Here we screened the toxicities of four representative drugs (E-4031, isoprenaline, quinidine, and haloperidol) using both hESC-CMs and hiPSC-CMs, combined with an impedance-based bioanalytical method.
It showed that both hESC-CMs and hiPSC-CMs can recapitulate cardiotoxicity and identify the effects of well-characterized compounds.
The combined platform of hPSC-CMs and an impedance-based bioanalytical method could improve preclinical cardiotoxicity screening, holding great potential for increasing drug development accuracy.
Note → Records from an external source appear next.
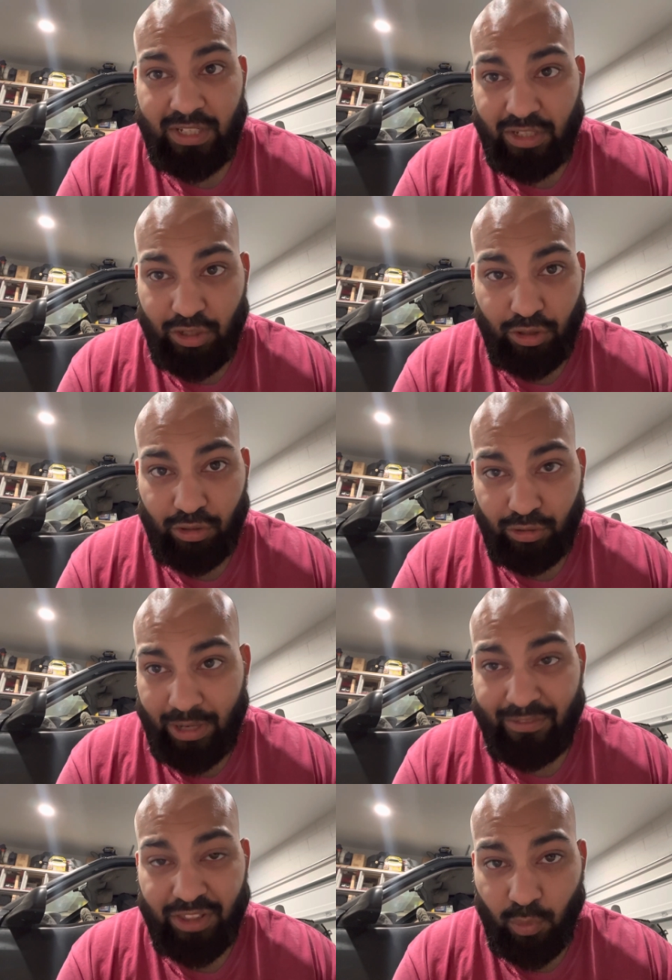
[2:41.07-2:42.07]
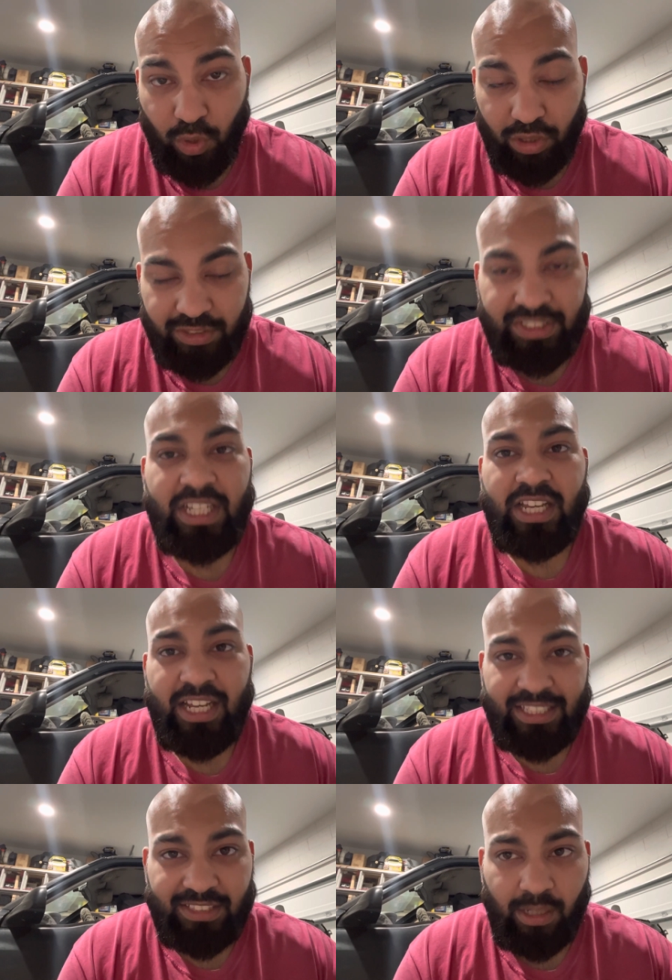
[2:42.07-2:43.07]
your everything works,
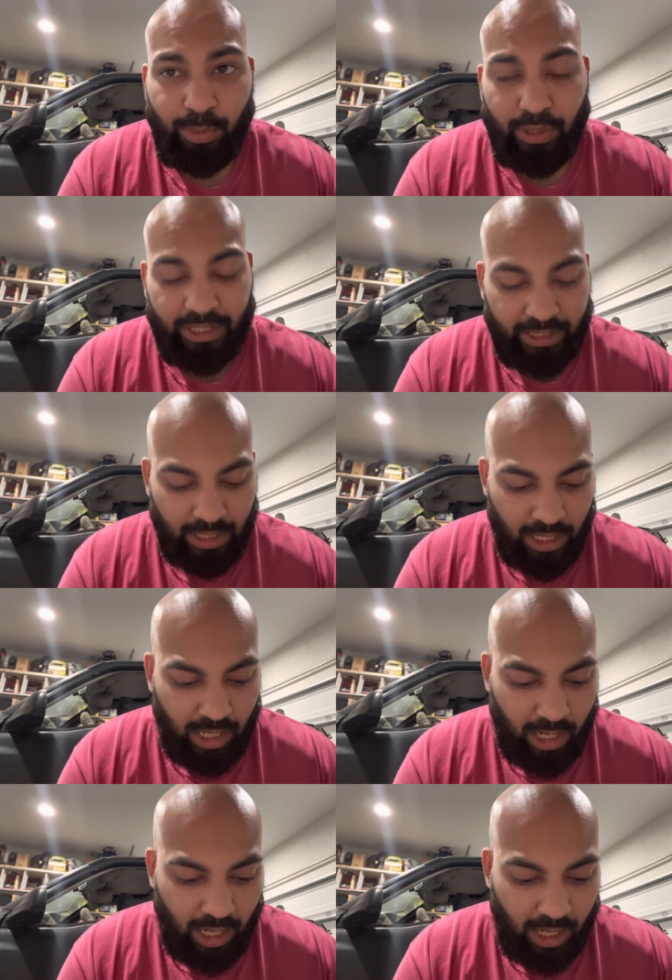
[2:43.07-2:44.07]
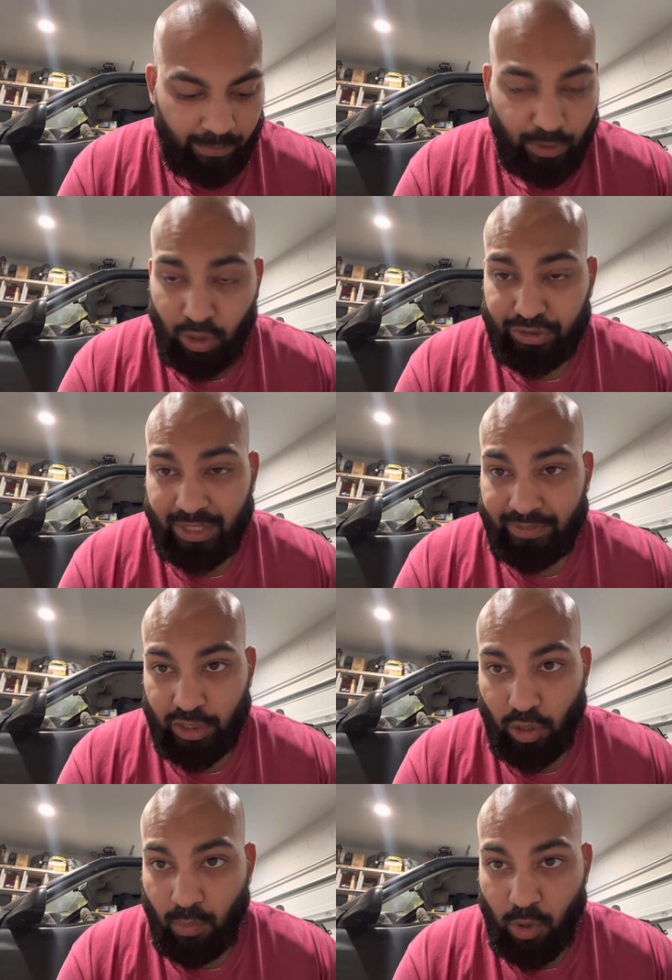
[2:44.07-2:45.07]
it's gonna pull it. Um, you also have the
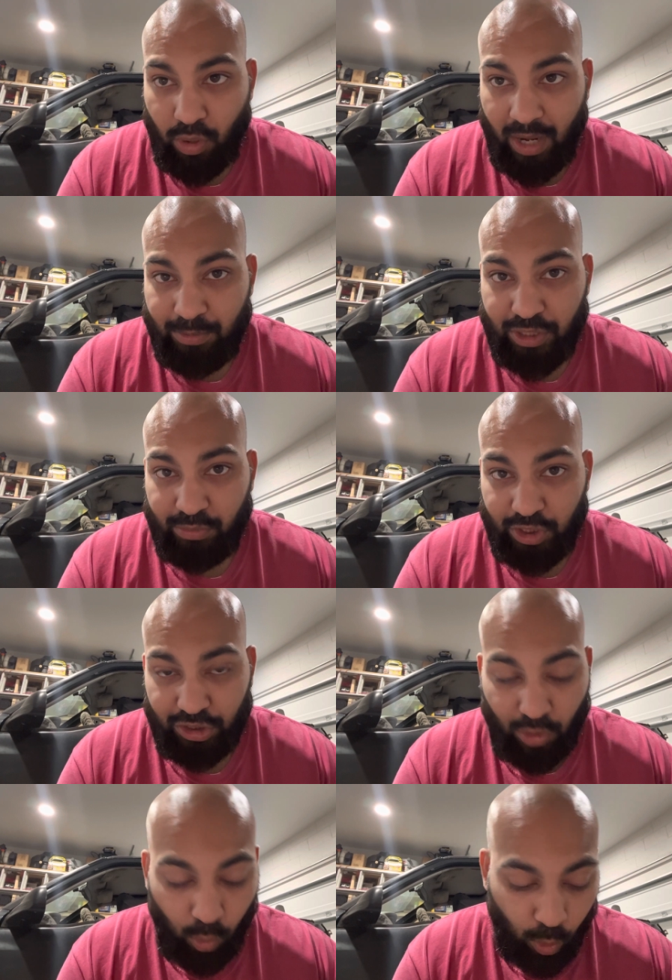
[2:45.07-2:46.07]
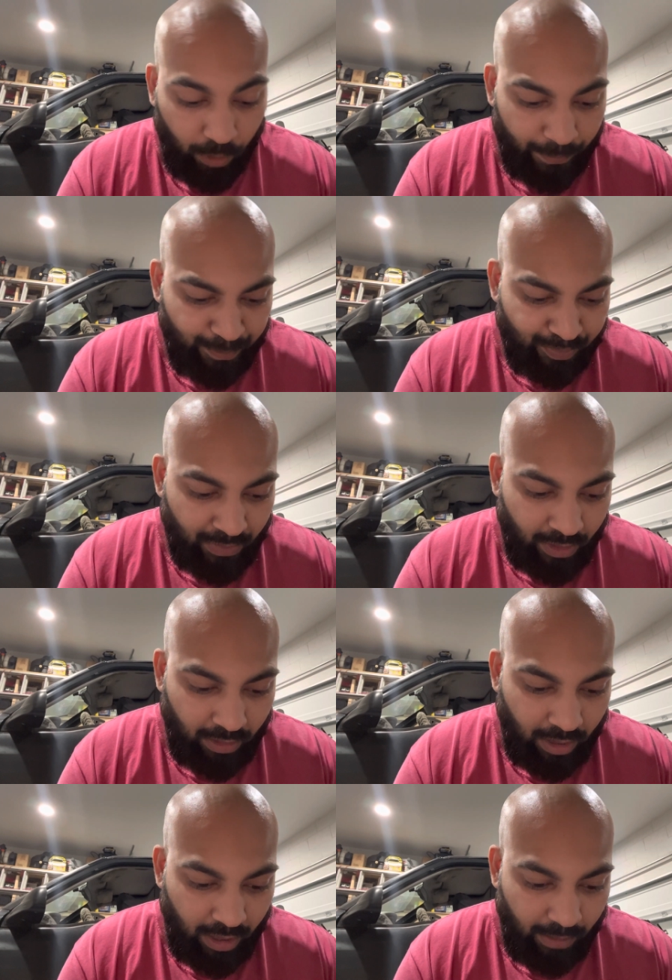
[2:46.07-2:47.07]
tow mode option, which is cool.
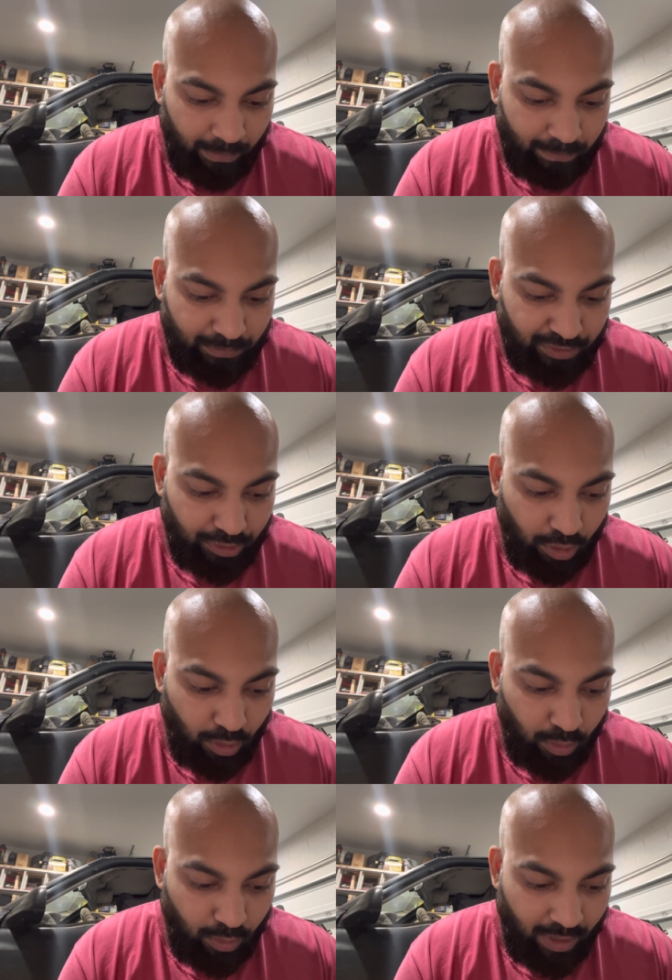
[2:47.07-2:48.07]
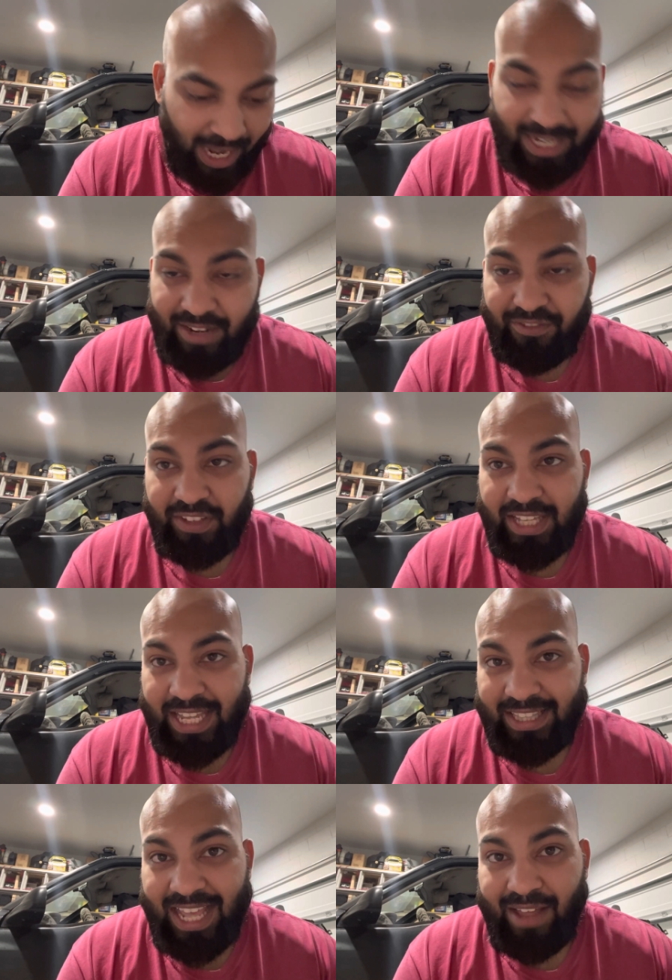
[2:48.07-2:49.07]
Um, so I definitely
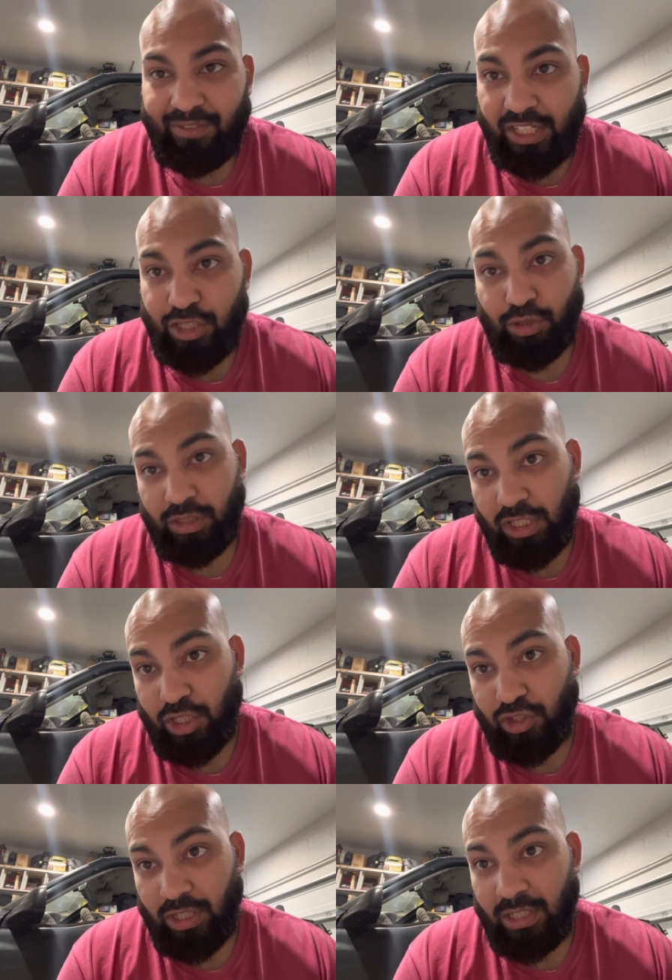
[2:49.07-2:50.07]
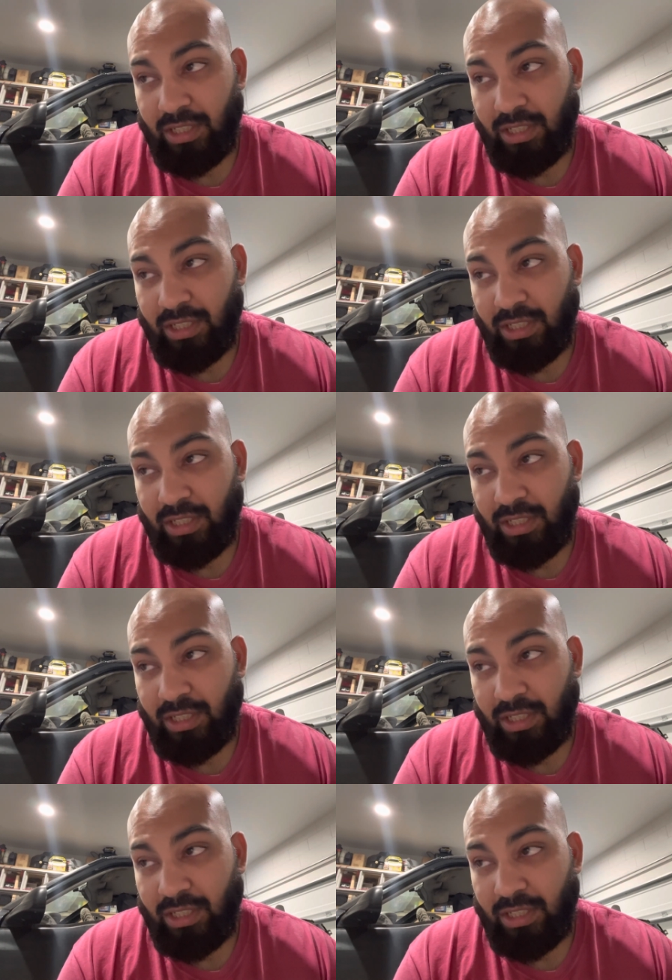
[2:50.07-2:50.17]
get the Avalanche or the Tundra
Cardiac toxicity remains a major cause of restriction or withdrawal of drugs from the market . Between 1990 and 2001, eight non-cardiovascular drugs were withdrawn at an estimated cost of $12 billion due to drug-induced arrhythmias . Indeed, it is estimated that up to 90% of compounds that pass pre-clinical screening fail at clinical trial level, with cardiotoxicity accounting for 45% alone . Current in vitro cardiotoxicity screenings rely on the artificial expression of a single hERG channel in Chinese hamster ovary or human embryonic kidney cells, based on the two guidelines ICH S7B and ICH E14 [4, 5]. Yet, the sole reliance on simplified model cell lines, possessing interspecies differences in ion channels, biological pathways, and pharmacokinetic properties, is putting human lives at risk. The human embryonic stem cell/human induced pluripotent stem cell (hESC/hiPSC)-derived cardiomyocytes, expressing cardiac-specific factors and structural proteins, provide an alternative model for drug screening in vitro.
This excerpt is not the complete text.